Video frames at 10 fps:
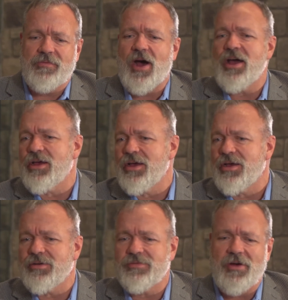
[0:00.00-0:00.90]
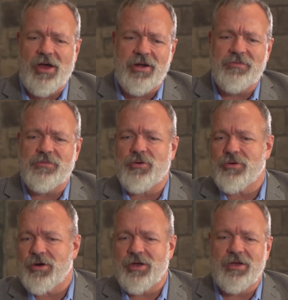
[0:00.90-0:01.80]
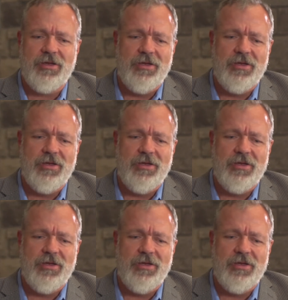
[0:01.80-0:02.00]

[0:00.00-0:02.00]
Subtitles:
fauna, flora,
+-------+
- [The task]: Print out every entry above without changing a word, and leave out the pictures.

- [Answer to the problem]:
Video frames at 10 fps:
[0:00.00-0:00.90]
[0:00.90-0:01.80]
[0:01.80-0:02.00]

[0:00.00-0:02.00]
Subtitles:
fauna, flora,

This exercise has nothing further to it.